How to Get Started
One thing that made John Cage’s spoken pieces (such as, most famously, Indeterminacy) so great was his instrument. He was a tireless constructer of environments and constraints for the production of music and sound, but times his soft, mellifluous voice, often with a tickle in the back of it, is what made his structures for spoken word so eminently listenable. He could emote delight and seriousness at the same soft-spoken moment like nobody.
In 1989, at the age of 76 and three years before his death, Cage was booked to present his radio play James Joyce, Marcel Duchamp, Erik Satie: An Alphabet at a conference on sound design held at George Lucas’ Skywalker Ranch in Nicasio, California. Just before the morning presentation, Cage changed his mind and decided instead to create a new work with the title How to Get Started. He made notes on ten subjects — touching on silence, harmony, time, composition — and then spoke extemporaneously on each for three minutes and, typical for him, weaving in stories about friends and other artists. Each section was recorded and then played back as he began the next so that, by the end, there were ten layers of Cage speech.
The piece works on two levels. First it is, of course, the (somewhat) candid thoughts of one of the 20th Century’s most significant composers. To that regard, little of what he offers will be new to anyone who’s spent much time learning his philosophy, although anyone who has spent the time learning it likely will also delight in hearing him say it again. And it’s in that respect that the recoding is of such interest. Cage’s voice is weakened here. He drops to a whisper at times, seemingly not within his control. But the familiar cadence and timing is still present. Cage didn’t feel the need, in his lectures or his compositions, to fill all of the space available. (This point is made evident to the point of celebrity in his 4’33”, but is true even beyond the infamous silent composition.) As a result, the successive generations of How to Get Started grow rich without dissolving into cacophony. It’s not a crowd scene, it’s just ten John Cages standing in different spots of what feels like a very large room.
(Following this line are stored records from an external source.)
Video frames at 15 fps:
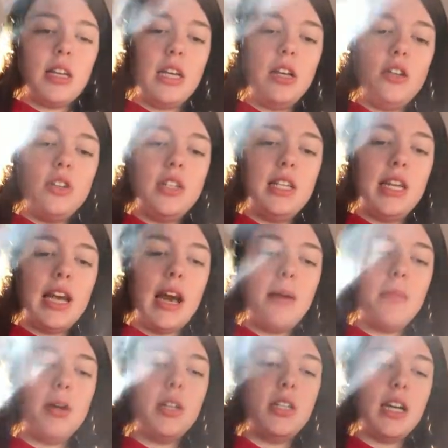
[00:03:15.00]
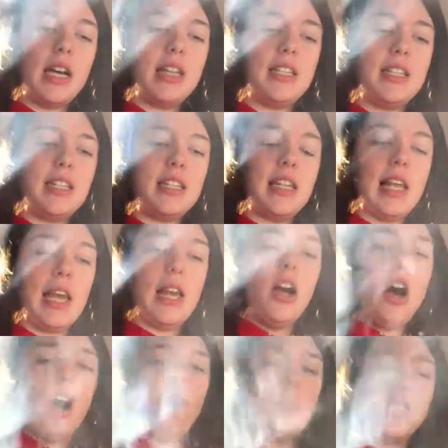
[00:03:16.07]
Can you see how much that is sizzling?
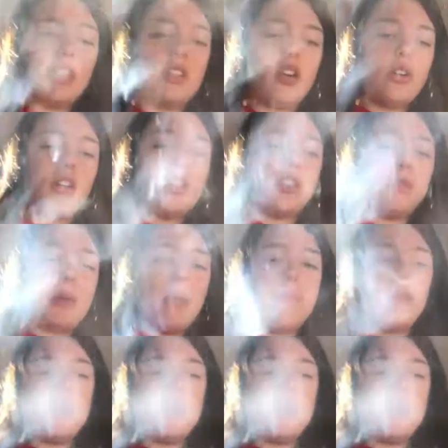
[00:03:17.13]
Oh, it's so going to spit and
Microcinema International has given this unusual piece of Cageology a handsome release, in an oversized digipack with a booklet including a helpful essay by Laura Kuhn and a transcript of Cage’s performance. The piece was restored for use as an audio installation at the Slought Foundation in Philadelphia, and is also the genesis for a website (howtogetstarted.org) which will host commissioned spoken performances.
How to Get Started is far from Cage’s most important work. It’s not even, strictly speaking, his best recorded lecture. But it’s a fascinating look into an aesthetician with complex ideas on composition and spontaneity.